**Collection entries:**
== Segment start ==
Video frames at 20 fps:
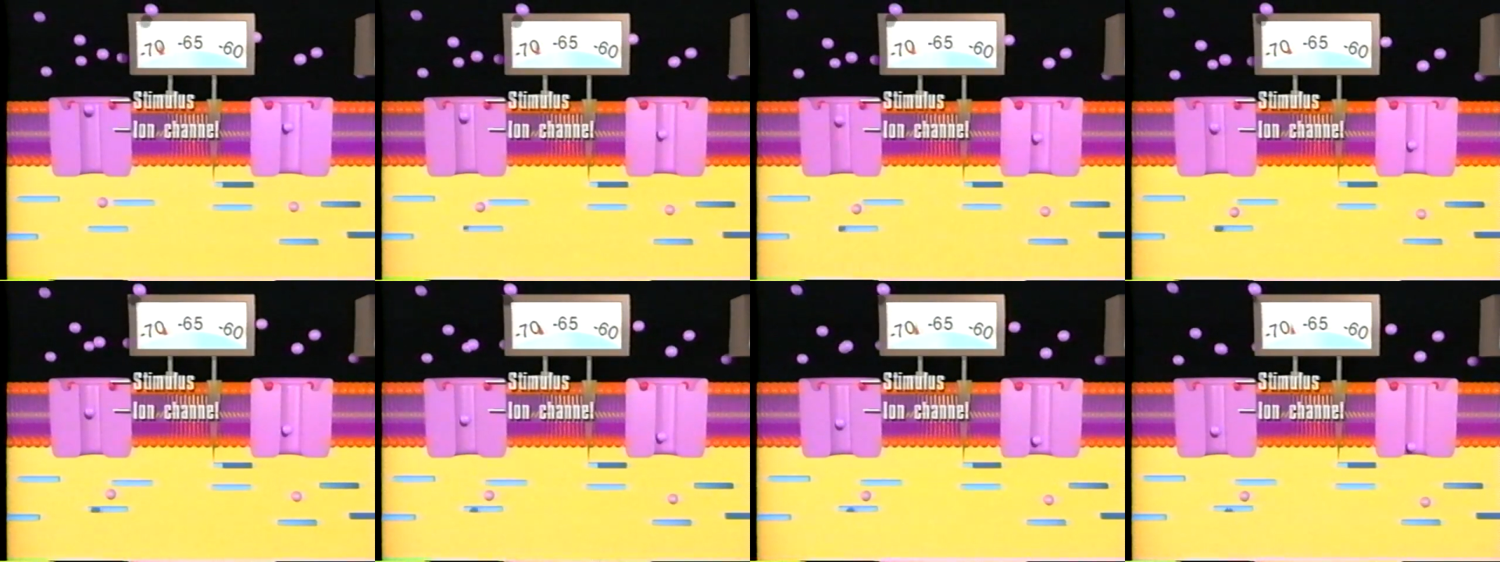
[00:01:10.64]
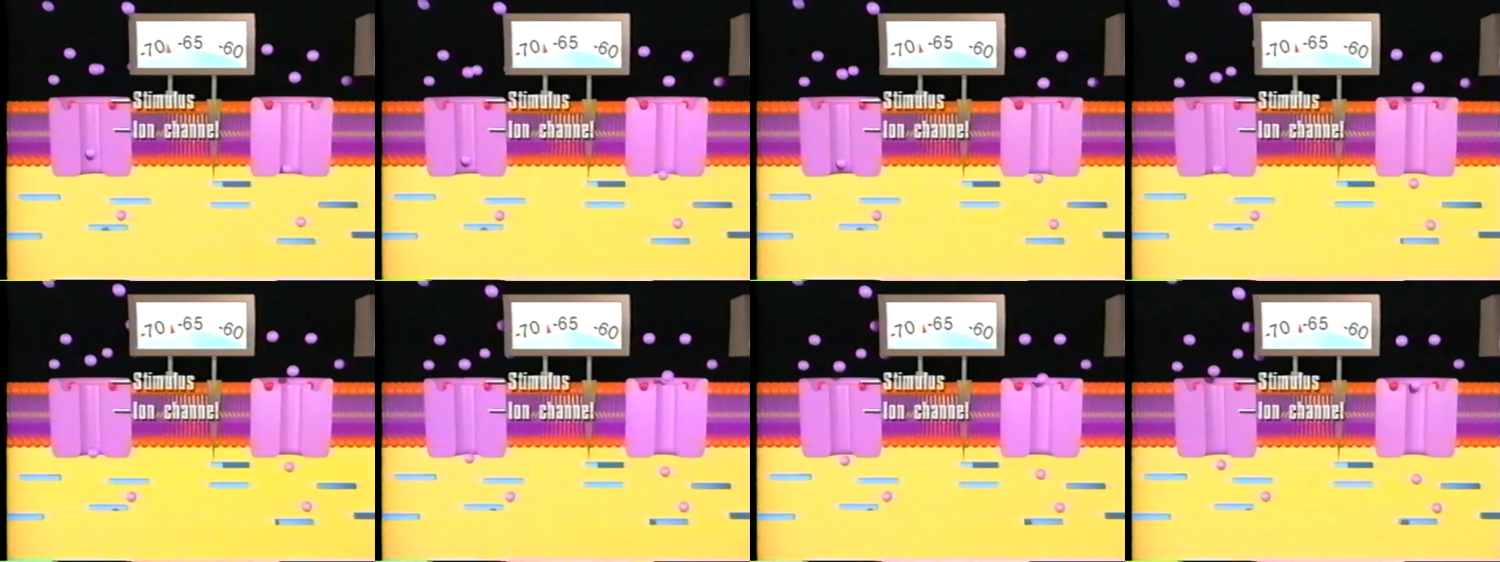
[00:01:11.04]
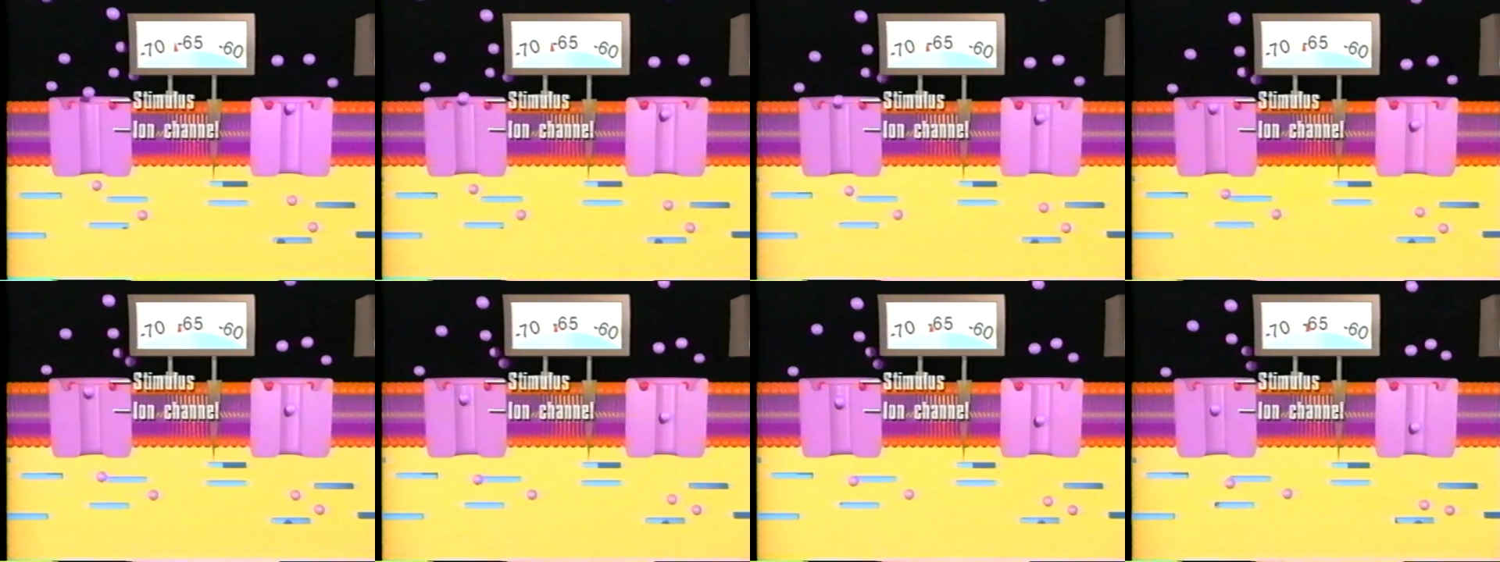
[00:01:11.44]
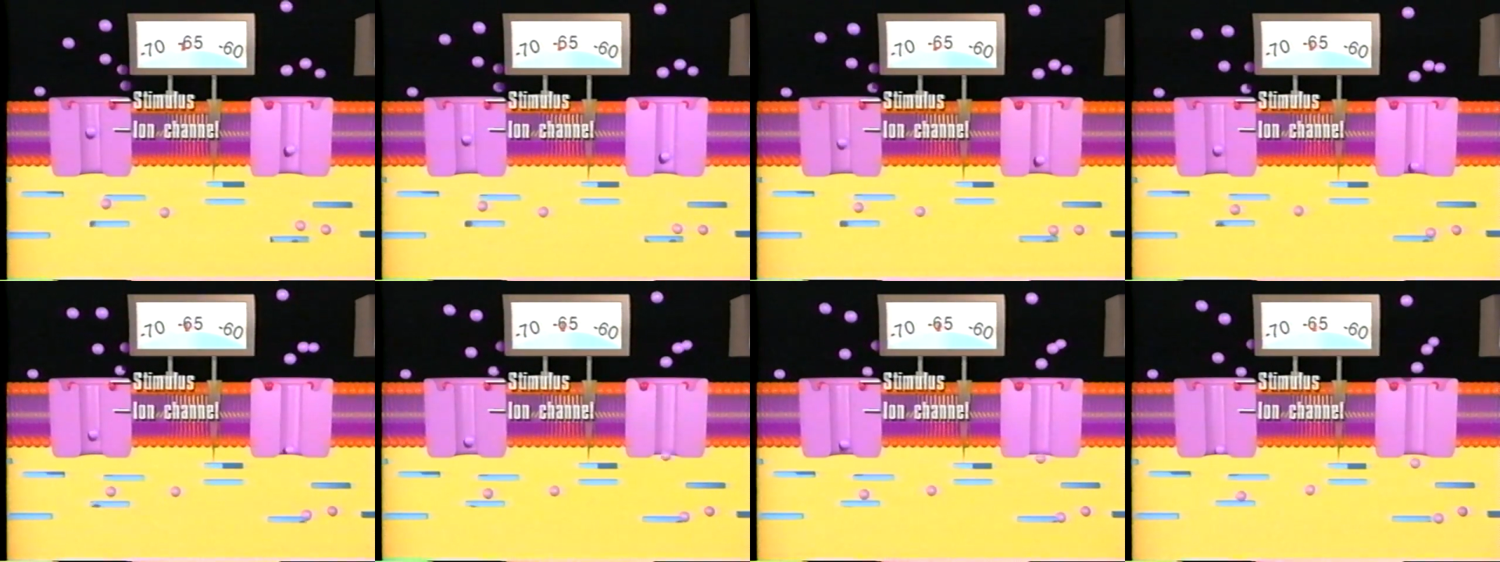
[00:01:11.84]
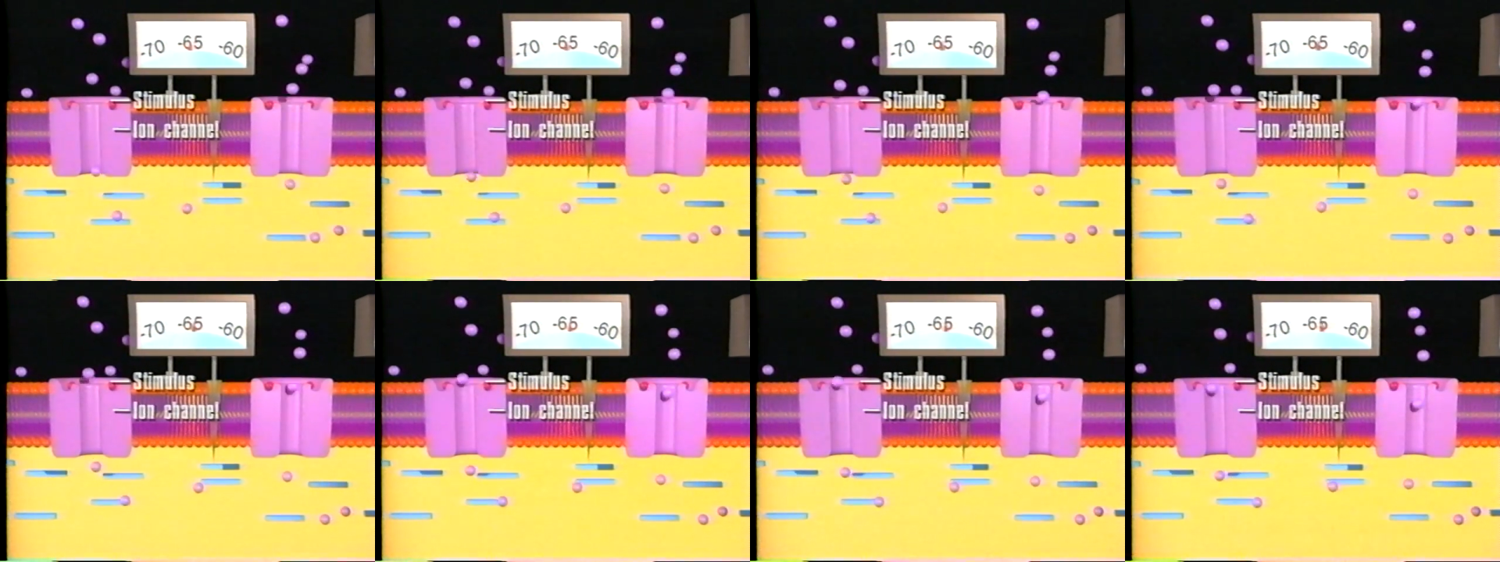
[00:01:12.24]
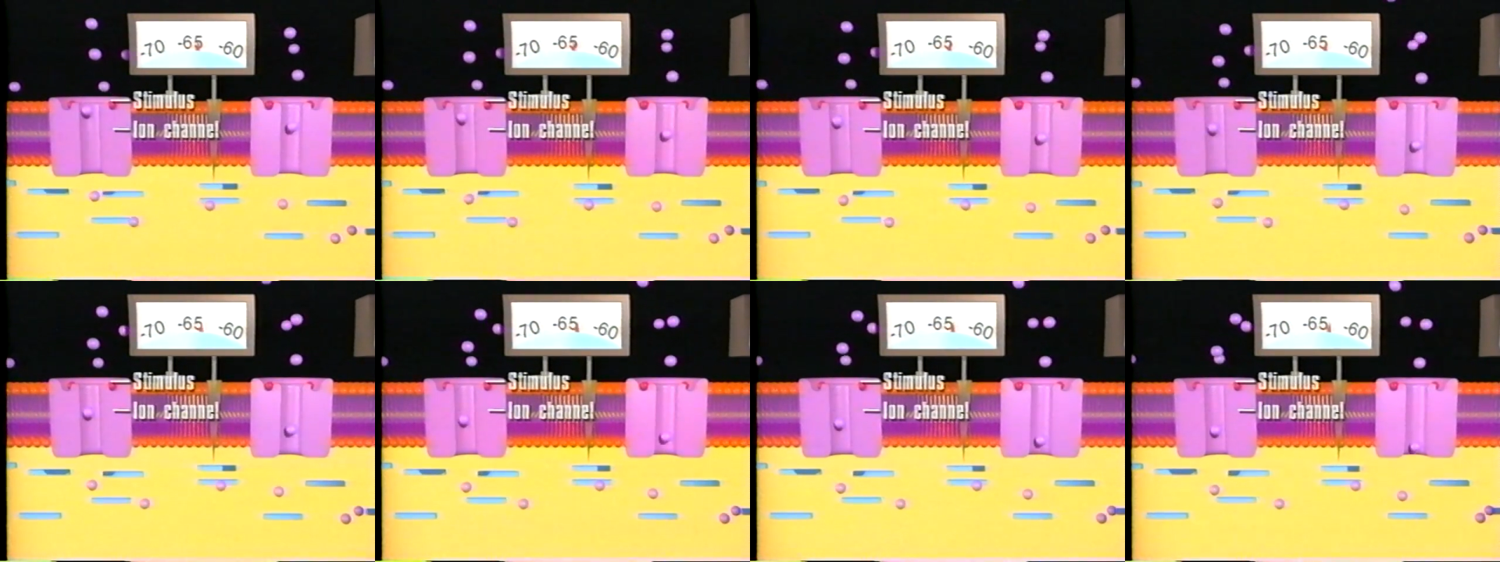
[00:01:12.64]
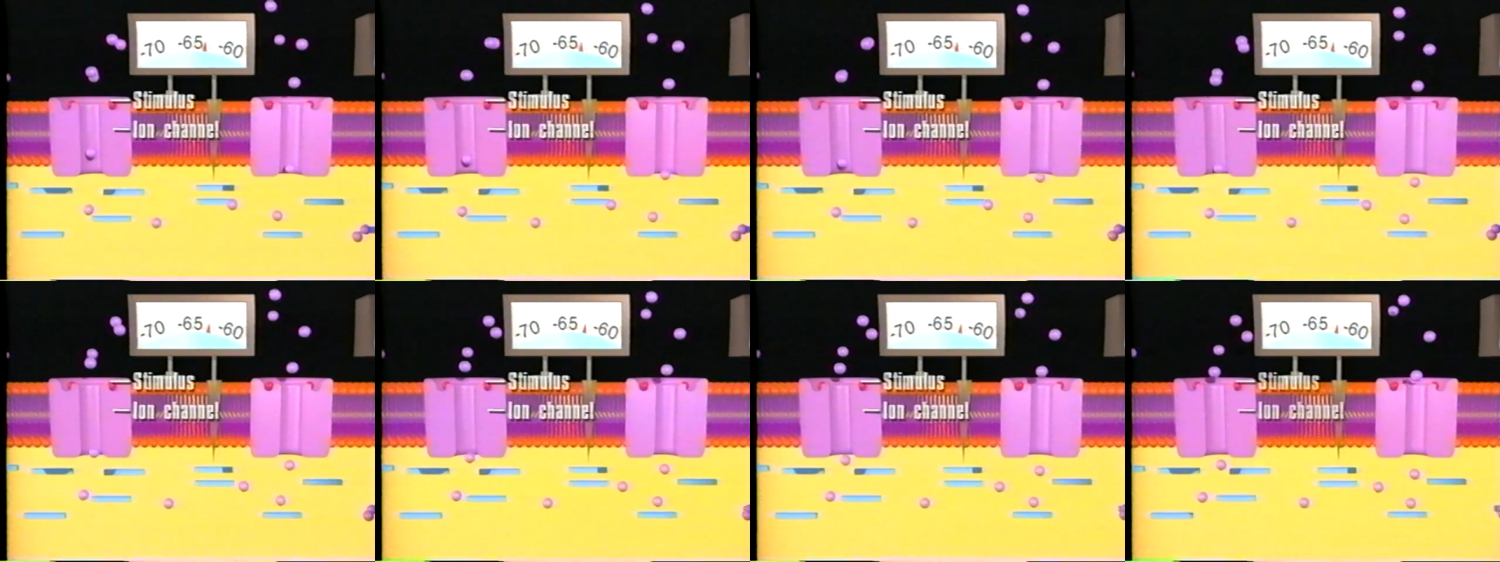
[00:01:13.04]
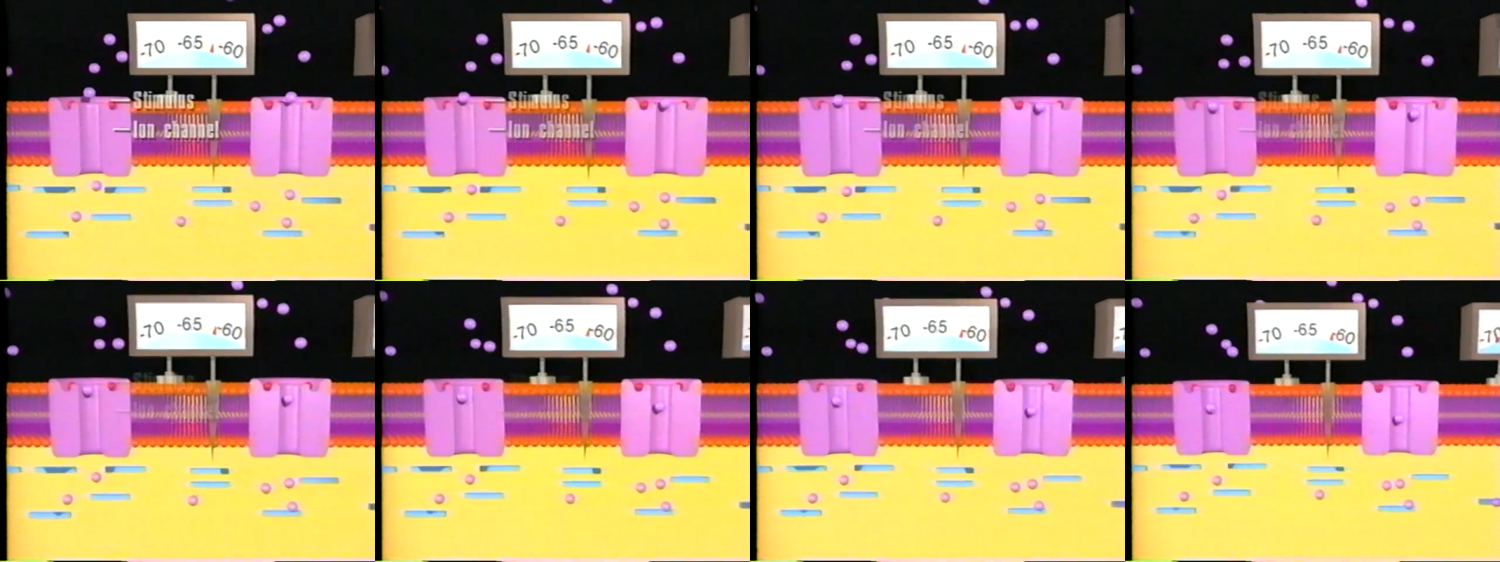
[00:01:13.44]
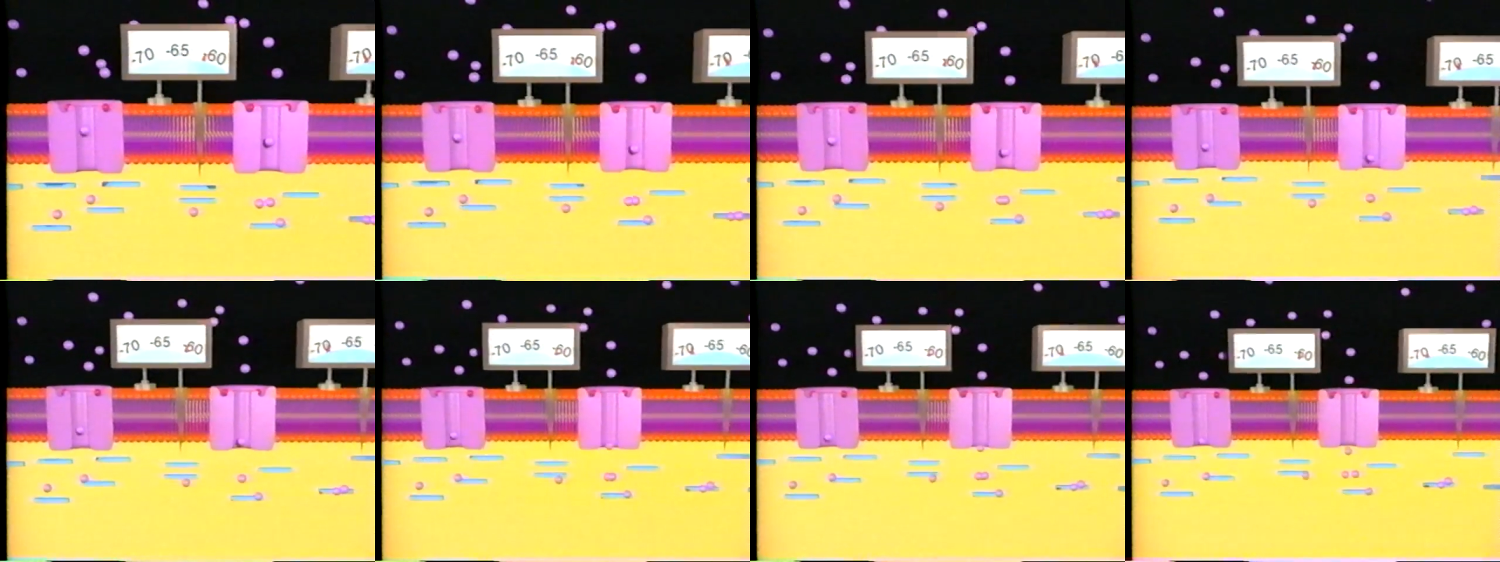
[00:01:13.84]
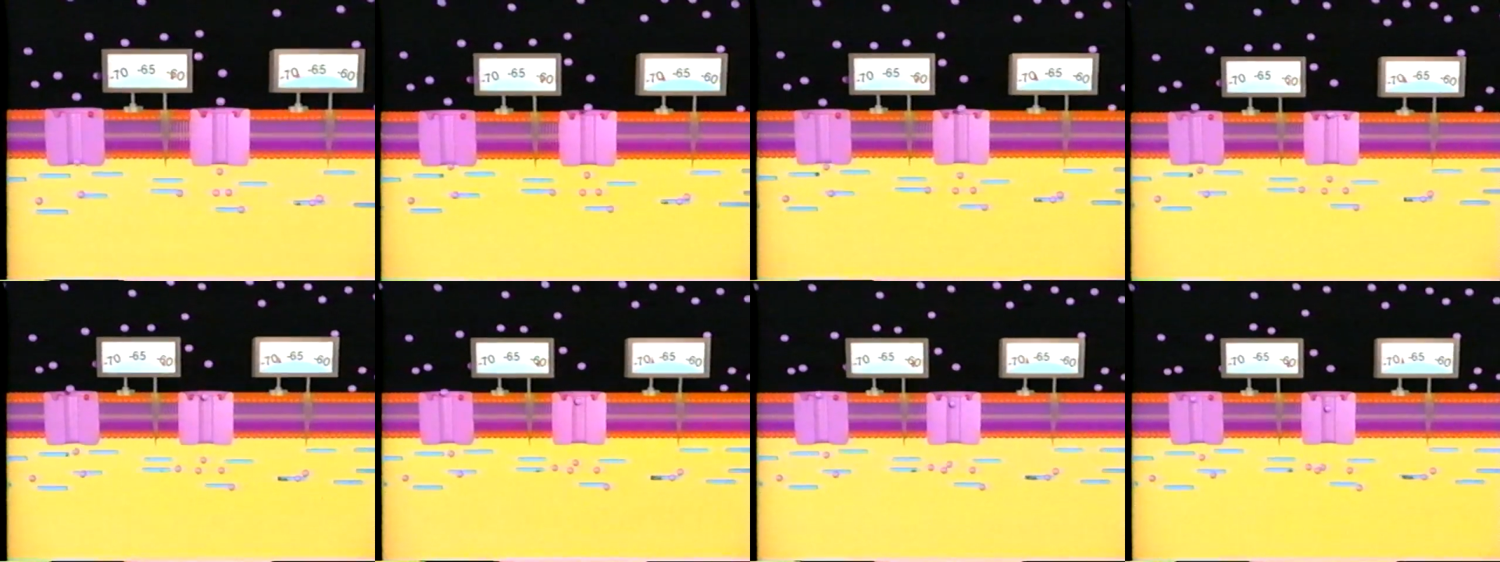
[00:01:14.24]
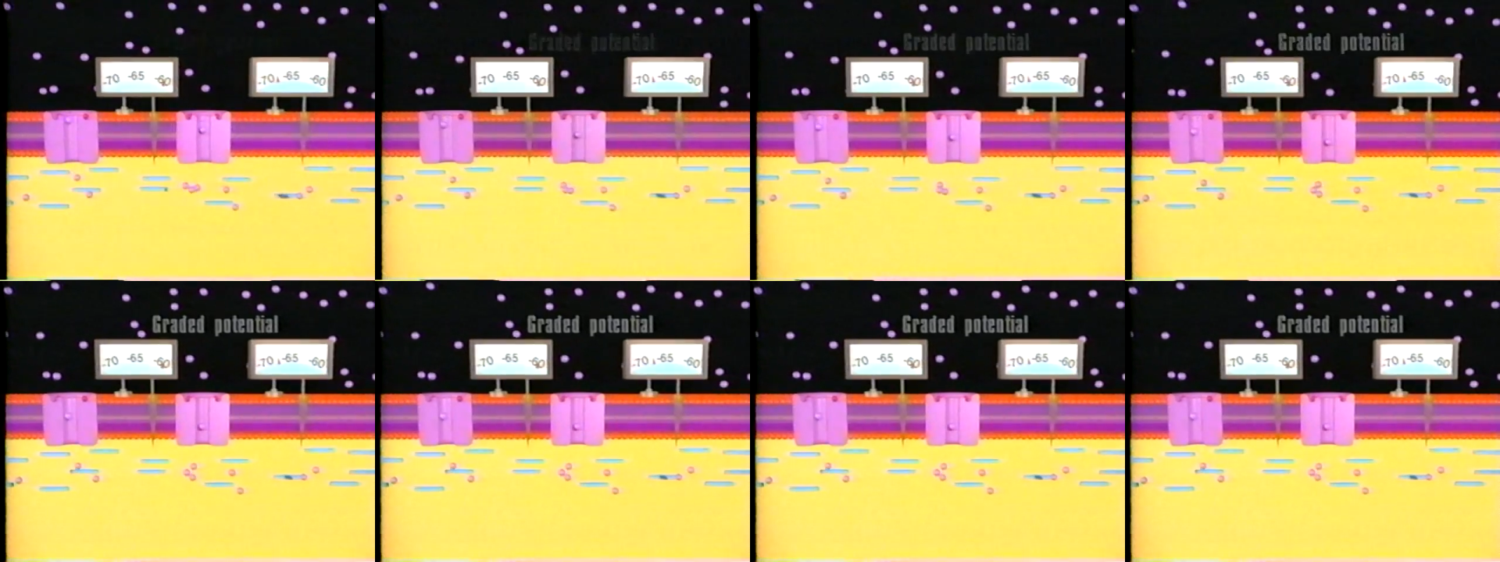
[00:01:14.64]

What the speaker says: [unreadable: no face in view]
== Segment end ==
**DESCRIPTION OF THE TASK:** Reproduce only the lines between the line with "[00:01:11.44]" and the final line of the records, both included, so that the copy matches them exactly and contains no pictures.

**OUTPUT FOR THIS EXERCISE:**
[00:01:11.44]
[00:01:11.84]
[00:01:12.24]
[00:01:12.64]
[00:01:13.04]
[00:01:13.44]
[00:01:13.84]
[00:01:14.24]
[00:01:14.64]

What the speaker says: [unreadable: no face in view]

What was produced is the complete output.